When was the last highly successful CCG launch? I would say World of Warcraft in 2006. Looking at the Gencon list, what's there beyond Magic for adults? L5R? Star Trek? I see The Spoils and Universal Fighting System, both from 2006. I wouldn't consider those massive successes.
The problem is that the CCG model is too expensive. In the traditional model, a playset involves about 200 rares per year, times 4 copies. That's roughly 20 booster boxes - $1500 to $2000 per year. Even getting cards as a Rider, I spent $1000-1200 on cards each year. LotR was pretty good in that you could build playable decks without tons of rares - I built and won with less than 10, sometimes. But it would be hard to play for under $500 a year.

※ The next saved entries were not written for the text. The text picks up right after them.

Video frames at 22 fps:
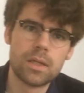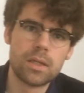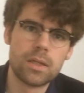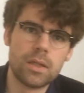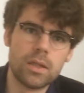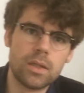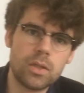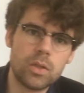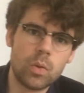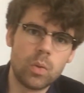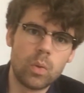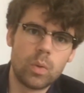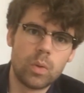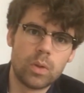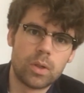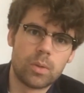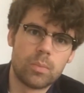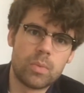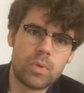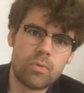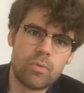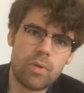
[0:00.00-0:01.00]
the daughter,
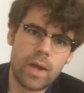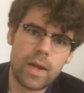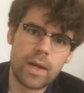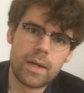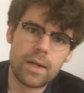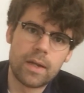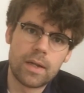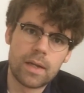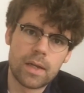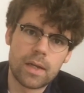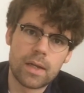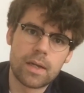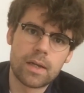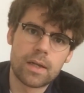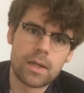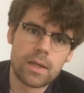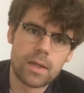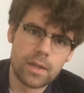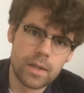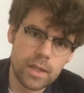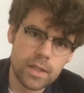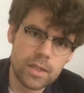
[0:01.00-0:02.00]
Miranda,
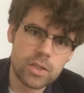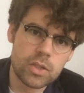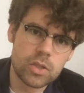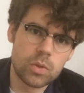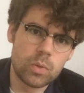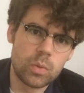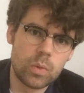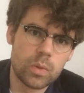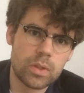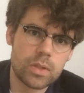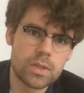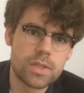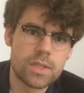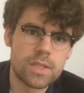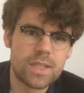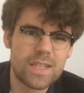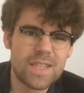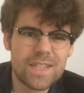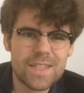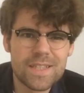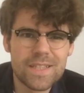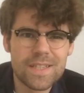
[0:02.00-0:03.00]
Nick's daughter,
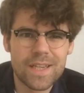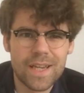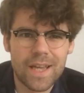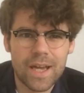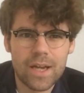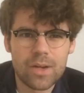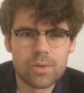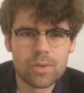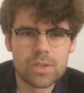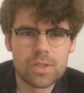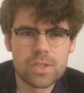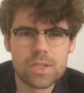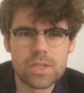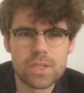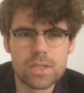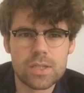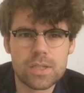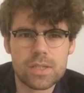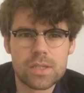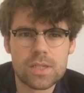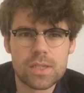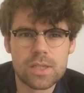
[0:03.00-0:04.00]
seeks it out.
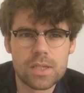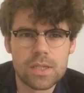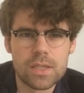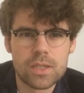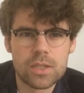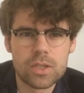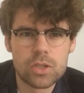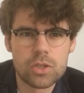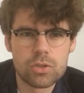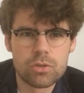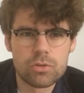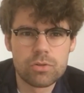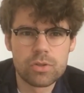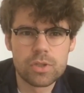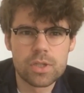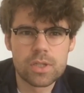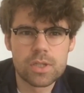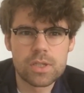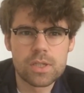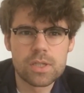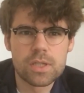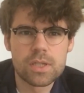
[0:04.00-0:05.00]
She's
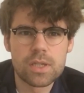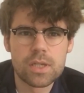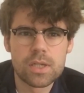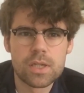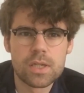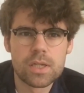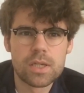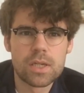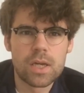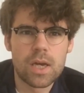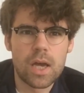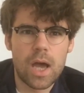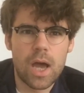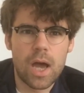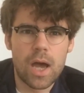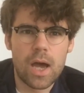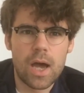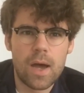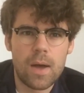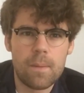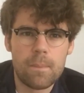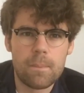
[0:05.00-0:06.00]
curious.
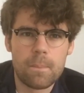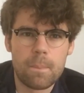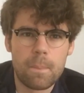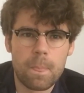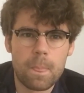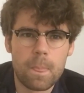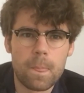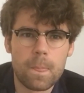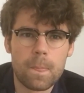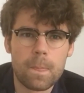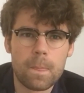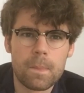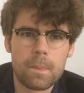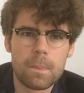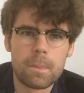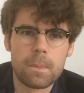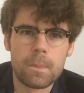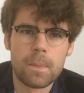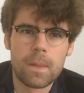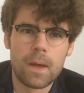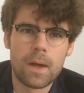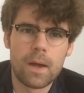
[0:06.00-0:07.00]

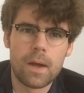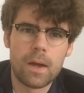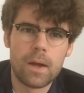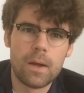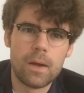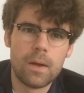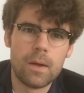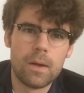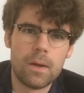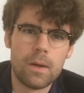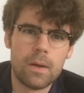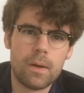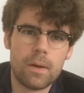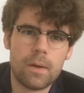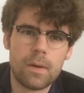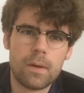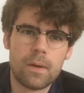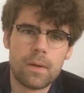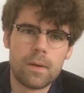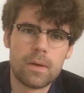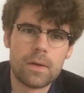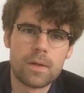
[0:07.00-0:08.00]
Her
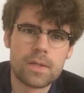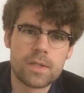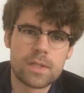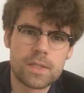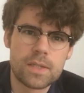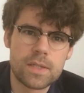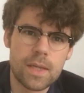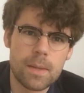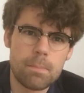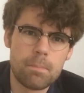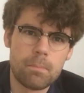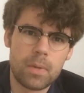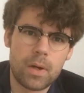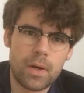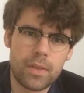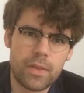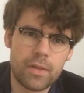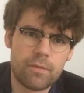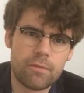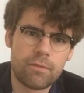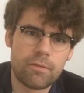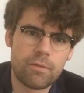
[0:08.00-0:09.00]

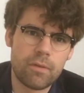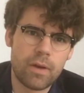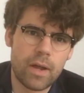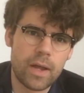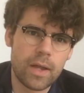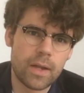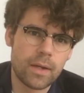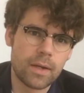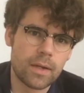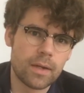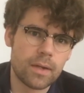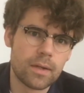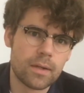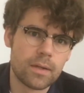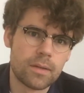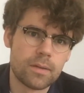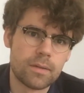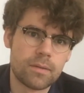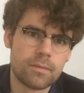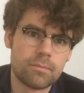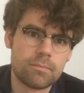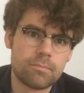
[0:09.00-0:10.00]
stepmother, Fran,
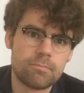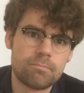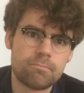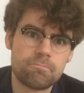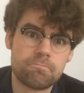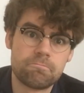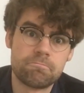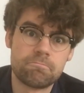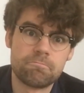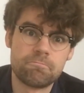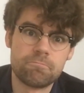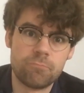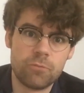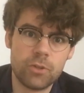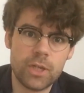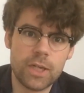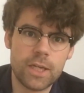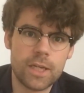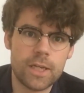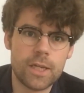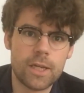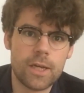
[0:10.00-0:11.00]

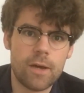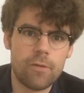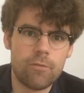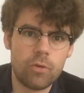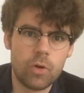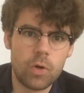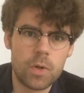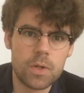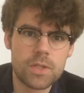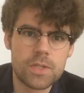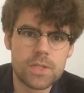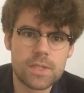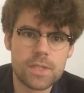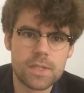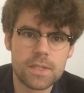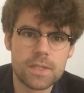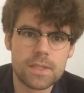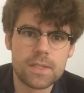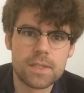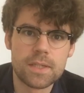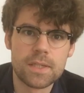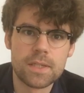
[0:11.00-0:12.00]
really avoids
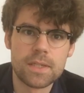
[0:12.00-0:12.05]
it.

I could buy an Xbox 360 and 5 games for that $500. An MMORPG costs what, $20 a month? Plus, the Xbox and computer are there all the time, where it's easy to find other players and you don't have to travel. Still, many MMORPGs wind down and are closed.
To get enough players for a new TCG, you need to have high popularity - more than Battlestar Galactica or .hack. Yugioh and Pokemon hit their young target audiences. LotR and WoW had huge fanbases. Even in 2002, I figured LotR would trail off after the movies ended; I would have liked to see a planned Shadows block and wind-down, which would have been much cleaner than the mess we wound up with.
Magic has survived by having the largest audience, but even they had a setback this year with the best card by far, Jace, the Mind Scuptor, costing $80. Their attendance went notably down. Fantasy Flight has survived by switching to a fixed-product model. Looking at the Game of Thrones products, it appears that their monthly chapter packs cost $15, and there are one or two larger sets each year at roughly $30. (Someone jump in if I'm mistaken here.) That's close to MMORPG pricing, which makes it a competitive decision. And they're being vastly helped by the HBO series.
Fight Klub has no inherent fanbase and no outside promotion. The Decipher embezzlement loss drained the reserves, and the "insider gang" model didn't help, but it had roughly zero chance of success from the start.